Work required:
Every single record needs to be restated word for word.
* * *
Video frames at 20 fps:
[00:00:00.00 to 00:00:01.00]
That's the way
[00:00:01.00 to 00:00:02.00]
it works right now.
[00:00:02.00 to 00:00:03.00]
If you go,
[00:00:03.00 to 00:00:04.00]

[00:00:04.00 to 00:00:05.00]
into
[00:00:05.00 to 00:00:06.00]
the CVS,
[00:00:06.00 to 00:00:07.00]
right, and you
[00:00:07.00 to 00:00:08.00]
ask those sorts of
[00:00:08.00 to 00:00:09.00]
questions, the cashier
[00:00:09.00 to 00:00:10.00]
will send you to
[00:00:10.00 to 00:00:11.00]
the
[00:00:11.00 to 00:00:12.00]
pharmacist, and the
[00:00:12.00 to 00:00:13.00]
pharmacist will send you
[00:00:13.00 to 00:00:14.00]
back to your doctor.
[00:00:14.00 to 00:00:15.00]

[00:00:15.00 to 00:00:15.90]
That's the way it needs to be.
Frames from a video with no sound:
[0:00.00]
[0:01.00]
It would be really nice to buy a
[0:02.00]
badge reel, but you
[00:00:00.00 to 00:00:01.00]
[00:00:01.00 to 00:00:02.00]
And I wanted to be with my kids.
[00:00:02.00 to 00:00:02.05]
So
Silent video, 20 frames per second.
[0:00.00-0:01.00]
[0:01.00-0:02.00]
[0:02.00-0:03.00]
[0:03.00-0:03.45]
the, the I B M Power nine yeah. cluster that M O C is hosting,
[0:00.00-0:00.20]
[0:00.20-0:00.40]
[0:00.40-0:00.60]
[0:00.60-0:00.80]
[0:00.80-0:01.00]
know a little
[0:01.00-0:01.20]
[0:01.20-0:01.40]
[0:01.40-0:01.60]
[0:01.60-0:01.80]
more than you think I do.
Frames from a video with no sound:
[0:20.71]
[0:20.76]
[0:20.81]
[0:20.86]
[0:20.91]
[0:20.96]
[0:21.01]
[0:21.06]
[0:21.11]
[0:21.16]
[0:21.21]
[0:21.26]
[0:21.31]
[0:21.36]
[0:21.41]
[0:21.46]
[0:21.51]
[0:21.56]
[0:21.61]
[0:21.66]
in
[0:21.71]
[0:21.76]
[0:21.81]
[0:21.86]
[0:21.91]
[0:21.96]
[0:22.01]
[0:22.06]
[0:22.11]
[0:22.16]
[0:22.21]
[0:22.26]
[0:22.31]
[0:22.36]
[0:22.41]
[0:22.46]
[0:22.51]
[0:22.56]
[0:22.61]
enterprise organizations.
* * *
The completed task:
Video frames at 20 fps:
[00:00:00.00 to 00:00:01.00]
That's the way
[00:00:01.00 to 00:00:02.00]
it works right now.
[00:00:02.00 to 00:00:03.00]
If you go,
[00:00:03.00 to 00:00:04.00]

[00:00:04.00 to 00:00:05.00]
into
[00:00:05.00 to 00:00:06.00]
the CVS,
[00:00:06.00 to 00:00:07.00]
right, and you
[00:00:07.00 to 00:00:08.00]
ask those sorts of
[00:00:08.00 to 00:00:09.00]
questions, the cashier
[00:00:09.00 to 00:00:10.00]
will send you to
[00:00:10.00 to 00:00:11.00]
the
[00:00:11.00 to 00:00:12.00]
pharmacist, and the
[00:00:12.00 to 00:00:13.00]
pharmacist will send you
[00:00:13.00 to 00:00:14.00]
back to your doctor.
[00:00:14.00 to 00:00:15.00]

[00:00:15.00 to 00:00:15.90]
That's the way it needs to be.
Frames from a video with no sound:
[0:00.00]
[0:01.00]
It would be really nice to buy a
[0:02.00]
badge reel, but you
[00:00:00.00 to 00:00:01.00]
[00:00:01.00 to 00:00:02.00]
And I wanted to be with my kids.
[00:00:02.00 to 00:00:02.05]
So
Silent video, 20 frames per second.
[0:00.00-0:01.00]
[0:01.00-0:02.00]
[0:02.00-0:03.00]
[0:03.00-0:03.45]
the, the I B M Power nine yeah. cluster that M O C is hosting,
[0:00.00-0:00.20]
[0:00.20-0:00.40]
[0:00.40-0:00.60]
[0:00.60-0:00.80]
[0:00.80-0:01.00]
know a little
[0:01.00-0:01.20]
[0:01.20-0:01.40]
[0:01.40-0:01.60]
[0:01.60-0:01.80]
more than you think I do.
Frames from a video with no sound:
[0:20.71]
[0:20.76]
[0:20.81]
[0:20.86]
[0:20.91]
[0:20.96]
[0:21.01]
[0:21.06]
[0:21.11]
[0:21.16]
[0:21.21]
[0:21.26]
[0:21.31]
[0:21.36]
[0:21.41]
[0:21.46]
[0:21.51]
[0:21.56]
[0:21.61]
[0:21.66]
in
[0:21.71]
[0:21.76]
[0:21.81]
[0:21.86]
[0:21.91]
[0:21.96]
[0:22.01]
[0:22.06]
[0:22.11]
[0:22.16]
[0:22.21]
[0:22.26]
[0:22.31]
[0:22.36]
[0:22.41]
[0:22.46]
[0:22.51]
[0:22.56]
[0:22.61]
enterprise organizations.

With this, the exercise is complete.